As a viewer of a variety of leagues across Europe, AVB’s attitude of taking the Europa League seriously is commendable and refreshing. England’s extreme Champions League or nothing attitude is nothing short of Premier League arrogance with Martin O’Neill’s Aston Villa and Tottenham under Harry Redknapp just two prime examples of clubs recently turning their backs not only on an exciting European adventure for the fans but also turning their backs on a very winnable trophy. And AVB knows all too well the positive effect a Europa League title can bring to a club after his record breaking 2010-11 season with FC Porto. That initial trophy could prove to become a launch pad for the club moving forward.

However that launch pad might not be enough to keep hold of key players who deserve regular Champions League matches and while the sale of stars such as Gareth Bale would no doubt attract big bucks, spending that money on a replacement could prove to be a tricky task. Besides Spurs are in desperate need of investment in a wafer-thin and vulnerable Premier League squad and losing players would only increase this pressure. If Tottenham were to lose 3 or 4 key players to injury as could so easily often in the blood and thunder tempo of the English game then a fixture assault on two fronts could be too much to handle.

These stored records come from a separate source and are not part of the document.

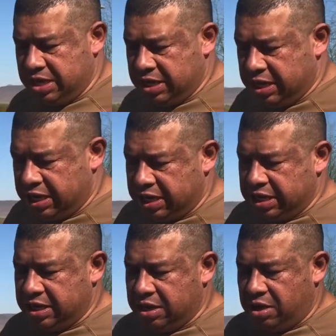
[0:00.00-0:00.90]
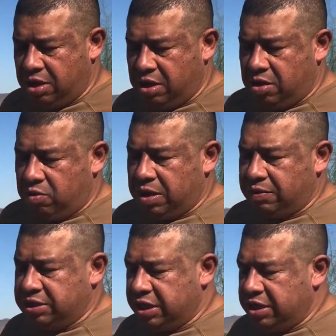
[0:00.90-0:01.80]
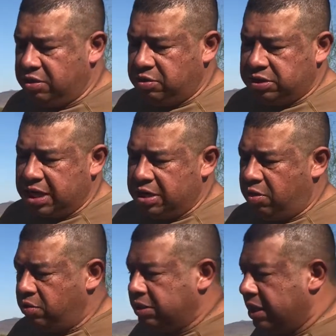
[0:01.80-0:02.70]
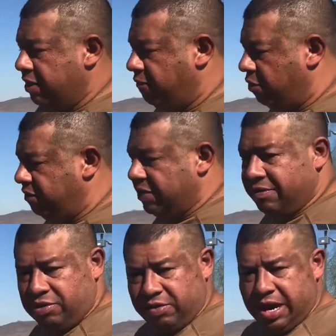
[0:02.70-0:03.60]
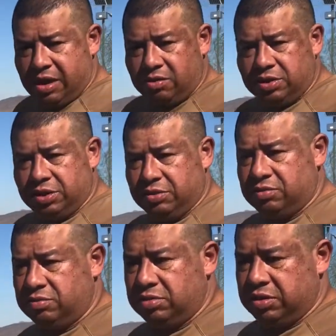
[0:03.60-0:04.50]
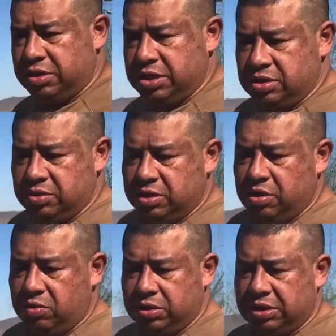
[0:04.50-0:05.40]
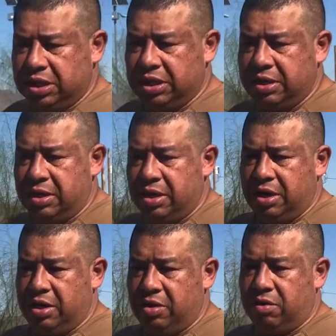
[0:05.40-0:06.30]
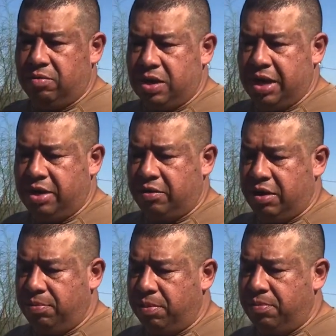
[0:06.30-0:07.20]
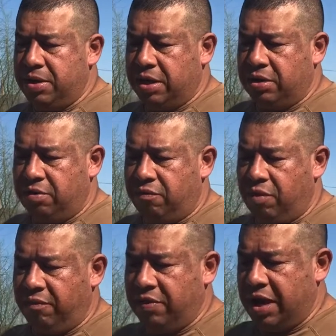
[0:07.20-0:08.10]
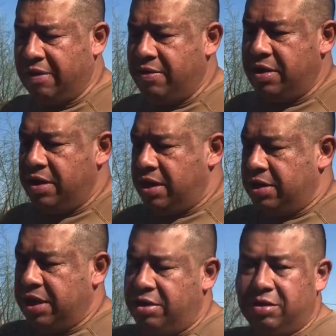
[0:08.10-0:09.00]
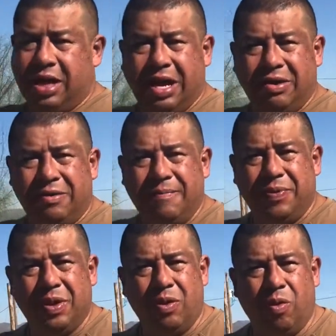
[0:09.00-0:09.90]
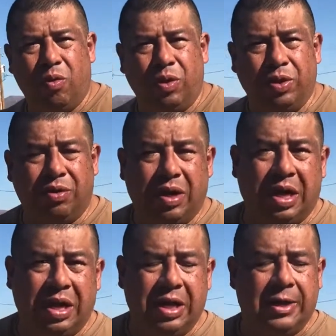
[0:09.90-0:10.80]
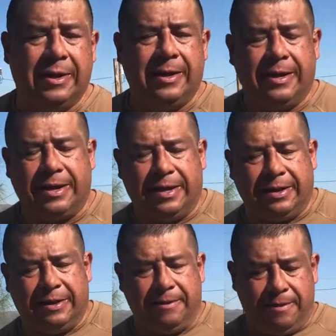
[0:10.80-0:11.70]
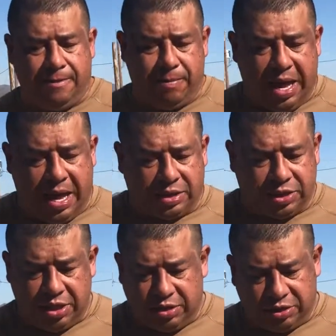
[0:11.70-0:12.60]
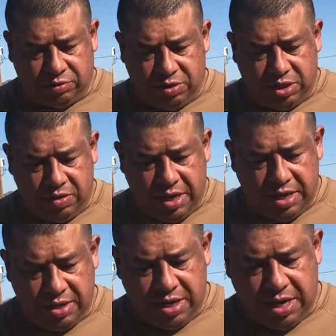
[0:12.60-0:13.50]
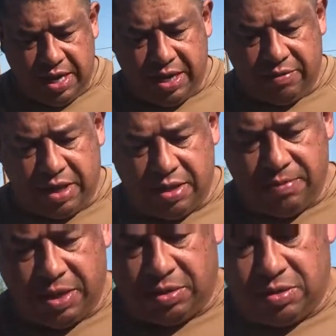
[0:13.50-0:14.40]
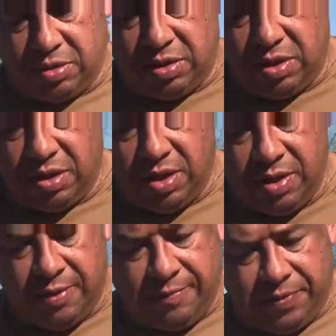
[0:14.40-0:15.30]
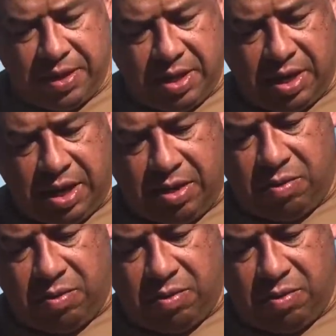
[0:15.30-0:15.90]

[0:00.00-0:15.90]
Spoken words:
What I would tell you to do is kind of hold it at a 45-degree angle to you. You can hold it 90-degree perpendicular, 45. Take your lighter or your match, and you just want to go ahead and hit it right in the middle. AndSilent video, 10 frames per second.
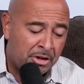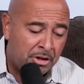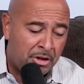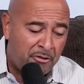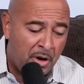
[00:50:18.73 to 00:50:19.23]
the,
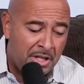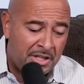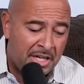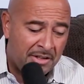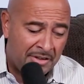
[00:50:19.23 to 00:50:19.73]
the funny
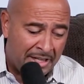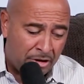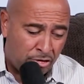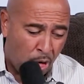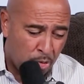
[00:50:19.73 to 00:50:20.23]
thing is that the
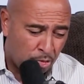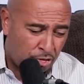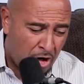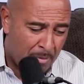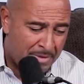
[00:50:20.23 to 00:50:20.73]
totals
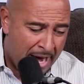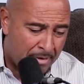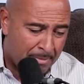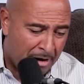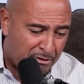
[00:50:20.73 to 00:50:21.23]
come down
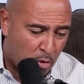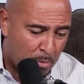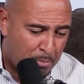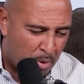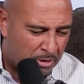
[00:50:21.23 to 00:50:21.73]
about four
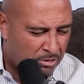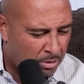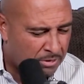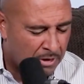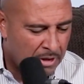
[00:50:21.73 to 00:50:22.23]
points. So
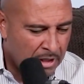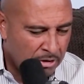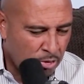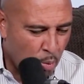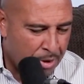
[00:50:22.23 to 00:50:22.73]
it's
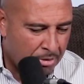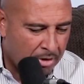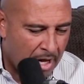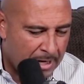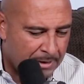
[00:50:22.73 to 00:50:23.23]
it's a weird
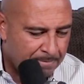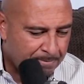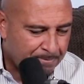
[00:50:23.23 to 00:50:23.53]
line.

Whatever might be said and written about Spurs’ Europa League efforts and its knock on effects on their league form too much has been made about Spurs’ recent form. Admittedly three defeats on the bounce doesn’t make for great reading (Liverpool, Inter Milan, Fulham) however AVB has had experience this season in bouncing back and has proved he is capable of turning around the performances of the squad. After all, Spurs failed to win any of their opening three Premier League games, and only won once in five games in all competitions between the end of October and mid November. Each time they have responded, having won three games or more in a row in all competitions an impressive five times this season.

After all said and done finishing in the top four doesn’t quite offer the glory of a European title. And the glory of that title would not guarantee the financial returns of a top four finish. And this is significantly important not only in light of the impending financial fair play regulations but for a club which prides itself on its financial self-stability.

Mr. Villas-Boas has done a fine job this season in getting Tottenham to this point but must consider his options carefully at this juncture of the season. No doubt the introduction of Aaron Lennon in Milan on Thursday night confirmed to many he is willing to prioritise the Europa League and make good on his claim back in the summer to put Tottenham “back on track with titles”. Those Spurs fans ready to criticise AVB should take a step back and trust a manager that has already achieved a great deal at this embryonic stage of his managerial career.